### Your goal
Top to bottom, give the entries again exactly as written.
*** Supplied data Section Begins ***
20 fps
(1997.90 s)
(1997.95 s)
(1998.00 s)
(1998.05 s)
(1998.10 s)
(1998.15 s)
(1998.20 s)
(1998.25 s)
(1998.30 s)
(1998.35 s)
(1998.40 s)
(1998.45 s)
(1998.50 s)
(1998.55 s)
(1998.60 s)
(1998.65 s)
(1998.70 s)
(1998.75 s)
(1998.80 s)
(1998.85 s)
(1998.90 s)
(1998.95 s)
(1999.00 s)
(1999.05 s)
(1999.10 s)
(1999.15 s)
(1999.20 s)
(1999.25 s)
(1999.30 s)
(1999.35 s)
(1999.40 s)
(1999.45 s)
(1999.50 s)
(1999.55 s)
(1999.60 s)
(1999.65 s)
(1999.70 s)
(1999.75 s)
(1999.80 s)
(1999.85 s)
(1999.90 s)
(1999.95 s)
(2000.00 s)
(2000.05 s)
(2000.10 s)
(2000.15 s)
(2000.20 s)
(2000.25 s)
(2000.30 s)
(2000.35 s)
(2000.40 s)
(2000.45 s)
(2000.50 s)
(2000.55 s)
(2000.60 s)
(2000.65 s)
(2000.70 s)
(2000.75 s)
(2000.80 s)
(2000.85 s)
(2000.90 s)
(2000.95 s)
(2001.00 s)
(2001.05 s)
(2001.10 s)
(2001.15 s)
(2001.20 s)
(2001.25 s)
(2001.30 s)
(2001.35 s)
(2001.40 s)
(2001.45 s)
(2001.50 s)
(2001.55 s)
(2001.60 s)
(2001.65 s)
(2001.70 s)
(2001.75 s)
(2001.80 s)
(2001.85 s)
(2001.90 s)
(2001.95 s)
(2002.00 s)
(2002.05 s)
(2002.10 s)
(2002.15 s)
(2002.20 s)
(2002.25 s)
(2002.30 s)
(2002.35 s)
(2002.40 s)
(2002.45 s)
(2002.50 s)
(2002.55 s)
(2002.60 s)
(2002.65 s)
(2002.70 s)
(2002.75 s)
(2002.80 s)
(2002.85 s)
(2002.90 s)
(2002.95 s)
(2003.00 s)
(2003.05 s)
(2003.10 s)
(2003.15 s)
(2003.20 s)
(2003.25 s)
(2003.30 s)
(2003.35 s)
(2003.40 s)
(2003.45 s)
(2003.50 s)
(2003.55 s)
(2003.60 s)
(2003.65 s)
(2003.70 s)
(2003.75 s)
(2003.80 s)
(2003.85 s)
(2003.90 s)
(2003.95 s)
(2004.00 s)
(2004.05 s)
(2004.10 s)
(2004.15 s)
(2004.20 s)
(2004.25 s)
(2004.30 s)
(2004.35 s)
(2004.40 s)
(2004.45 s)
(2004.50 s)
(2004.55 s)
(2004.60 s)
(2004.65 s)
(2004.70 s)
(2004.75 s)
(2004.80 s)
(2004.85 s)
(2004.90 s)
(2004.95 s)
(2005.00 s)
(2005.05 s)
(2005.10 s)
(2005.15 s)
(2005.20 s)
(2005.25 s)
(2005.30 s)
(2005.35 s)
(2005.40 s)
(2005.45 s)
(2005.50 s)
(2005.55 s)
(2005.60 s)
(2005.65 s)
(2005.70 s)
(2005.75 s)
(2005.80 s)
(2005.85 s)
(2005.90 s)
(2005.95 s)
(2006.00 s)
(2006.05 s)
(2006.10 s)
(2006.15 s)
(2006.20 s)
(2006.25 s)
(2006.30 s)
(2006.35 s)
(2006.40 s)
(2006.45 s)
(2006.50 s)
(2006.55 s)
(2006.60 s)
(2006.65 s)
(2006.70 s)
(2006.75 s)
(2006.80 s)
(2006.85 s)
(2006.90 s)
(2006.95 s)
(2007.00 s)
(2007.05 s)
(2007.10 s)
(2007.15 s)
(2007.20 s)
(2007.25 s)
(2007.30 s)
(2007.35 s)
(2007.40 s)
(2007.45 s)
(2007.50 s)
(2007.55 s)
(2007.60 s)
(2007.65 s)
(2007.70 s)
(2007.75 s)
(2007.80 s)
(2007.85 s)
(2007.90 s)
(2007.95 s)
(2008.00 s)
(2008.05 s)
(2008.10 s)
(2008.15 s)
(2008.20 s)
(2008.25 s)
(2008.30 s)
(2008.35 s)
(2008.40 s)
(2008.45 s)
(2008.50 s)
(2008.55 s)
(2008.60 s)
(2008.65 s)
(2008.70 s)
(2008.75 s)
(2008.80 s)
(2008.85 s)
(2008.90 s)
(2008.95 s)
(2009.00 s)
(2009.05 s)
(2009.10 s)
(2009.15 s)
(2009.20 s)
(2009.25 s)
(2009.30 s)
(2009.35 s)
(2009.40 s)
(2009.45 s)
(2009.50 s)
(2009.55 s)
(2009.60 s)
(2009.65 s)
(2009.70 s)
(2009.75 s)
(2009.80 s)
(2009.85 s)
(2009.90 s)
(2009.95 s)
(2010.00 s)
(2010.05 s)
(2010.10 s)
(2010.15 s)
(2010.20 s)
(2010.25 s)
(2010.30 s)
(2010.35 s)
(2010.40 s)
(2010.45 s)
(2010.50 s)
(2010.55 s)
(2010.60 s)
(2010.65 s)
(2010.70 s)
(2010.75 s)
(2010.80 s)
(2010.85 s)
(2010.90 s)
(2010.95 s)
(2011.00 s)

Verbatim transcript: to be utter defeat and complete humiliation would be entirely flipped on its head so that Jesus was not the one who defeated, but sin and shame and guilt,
*** Supplied data Section Ends ***
### Written answer
20 fps
(1997.90 s)
(1997.95 s)
(1998.00 s)
(1998.05 s)
(1998.10 s)
(1998.15 s)
(1998.20 s)
(1998.25 s)
(1998.30 s)
(1998.35 s)
(1998.40 s)
(1998.45 s)
(1998.50 s)
(1998.55 s)
(1998.60 s)
(1998.65 s)
(1998.70 s)
(1998.75 s)
(1998.80 s)
(1998.85 s)
(1998.90 s)
(1998.95 s)
(1999.00 s)
(1999.05 s)
(1999.10 s)
(1999.15 s)
(1999.20 s)
(1999.25 s)
(1999.30 s)
(1999.35 s)
(1999.40 s)
(1999.45 s)
(1999.50 s)
(1999.55 s)
(1999.60 s)
(1999.65 s)
(1999.70 s)
(1999.75 s)
(1999.80 s)
(1999.85 s)
(1999.90 s)
(1999.95 s)
(2000.00 s)
(2000.05 s)
(2000.10 s)
(2000.15 s)
(2000.20 s)
(2000.25 s)
(2000.30 s)
(2000.35 s)
(2000.40 s)
(2000.45 s)
(2000.50 s)
(2000.55 s)
(2000.60 s)
(2000.65 s)
(2000.70 s)
(2000.75 s)
(2000.80 s)
(2000.85 s)
(2000.90 s)
(2000.95 s)
(2001.00 s)
(2001.05 s)
(2001.10 s)
(2001.15 s)
(2001.20 s)
(2001.25 s)
(2001.30 s)
(2001.35 s)
(2001.40 s)
(2001.45 s)
(2001.50 s)
(2001.55 s)
(2001.60 s)
(2001.65 s)
(2001.70 s)
(2001.75 s)
(2001.80 s)
(2001.85 s)
(2001.90 s)
(2001.95 s)
(2002.00 s)
(2002.05 s)
(2002.10 s)
(2002.15 s)
(2002.20 s)
(2002.25 s)
(2002.30 s)
(2002.35 s)
(2002.40 s)
(2002.45 s)
(2002.50 s)
(2002.55 s)
(2002.60 s)
(2002.65 s)
(2002.70 s)
(2002.75 s)
(2002.80 s)
(2002.85 s)
(2002.90 s)
(2002.95 s)
(2003.00 s)
(2003.05 s)
(2003.10 s)
(2003.15 s)
(2003.20 s)
(2003.25 s)
(2003.30 s)
(2003.35 s)
(2003.40 s)
(2003.45 s)
(2003.50 s)
(2003.55 s)
(2003.60 s)
(2003.65 s)
(2003.70 s)
(2003.75 s)
(2003.80 s)
(2003.85 s)
(2003.90 s)
(2003.95 s)
(2004.00 s)
(2004.05 s)
(2004.10 s)
(2004.15 s)
(2004.20 s)
(2004.25 s)
(2004.30 s)
(2004.35 s)
(2004.40 s)
(2004.45 s)
(2004.50 s)
(2004.55 s)
(2004.60 s)
(2004.65 s)
(2004.70 s)
(2004.75 s)
(2004.80 s)
(2004.85 s)
(2004.90 s)
(2004.95 s)
(2005.00 s)
(2005.05 s)
(2005.10 s)
(2005.15 s)
(2005.20 s)
(2005.25 s)
(2005.30 s)
(2005.35 s)
(2005.40 s)
(2005.45 s)
(2005.50 s)
(2005.55 s)
(2005.60 s)
(2005.65 s)
(2005.70 s)
(2005.75 s)
(2005.80 s)
(2005.85 s)
(2005.90 s)
(2005.95 s)
(2006.00 s)
(2006.05 s)
(2006.10 s)
(2006.15 s)
(2006.20 s)
(2006.25 s)
(2006.30 s)
(2006.35 s)
(2006.40 s)
(2006.45 s)
(2006.50 s)
(2006.55 s)
(2006.60 s)
(2006.65 s)
(2006.70 s)
(2006.75 s)
(2006.80 s)
(2006.85 s)
(2006.90 s)
(2006.95 s)
(2007.00 s)
(2007.05 s)
(2007.10 s)
(2007.15 s)
(2007.20 s)
(2007.25 s)
(2007.30 s)
(2007.35 s)
(2007.40 s)
(2007.45 s)
(2007.50 s)
(2007.55 s)
(2007.60 s)
(2007.65 s)
(2007.70 s)
(2007.75 s)
(2007.80 s)
(2007.85 s)
(2007.90 s)
(2007.95 s)
(2008.00 s)
(2008.05 s)
(2008.10 s)
(2008.15 s)
(2008.20 s)
(2008.25 s)
(2008.30 s)
(2008.35 s)
(2008.40 s)
(2008.45 s)
(2008.50 s)
(2008.55 s)
(2008.60 s)
(2008.65 s)
(2008.70 s)
(2008.75 s)
(2008.80 s)
(2008.85 s)
(2008.90 s)
(2008.95 s)
(2009.00 s)
(2009.05 s)
(2009.10 s)
(2009.15 s)
(2009.20 s)
(2009.25 s)
(2009.30 s)
(2009.35 s)
(2009.40 s)
(2009.45 s)
(2009.50 s)
(2009.55 s)
(2009.60 s)
(2009.65 s)
(2009.70 s)
(2009.75 s)
(2009.80 s)
(2009.85 s)
(2009.90 s)
(2009.95 s)
(2010.00 s)
(2010.05 s)
(2010.10 s)
(2010.15 s)
(2010.20 s)
(2010.25 s)
(2010.30 s)
(2010.35 s)
(2010.40 s)
(2010.45 s)
(2010.50 s)
(2010.55 s)
(2010.60 s)
(2010.65 s)
(2010.70 s)
(2010.75 s)
(2010.80 s)
(2010.85 s)
(2010.90 s)
(2010.95 s)
(2011.00 s)

Verbatim transcript: to be utter defeat and complete humiliation would be entirely flipped on its head so that Jesus was not the one who defeated, but sin and shame and guilt,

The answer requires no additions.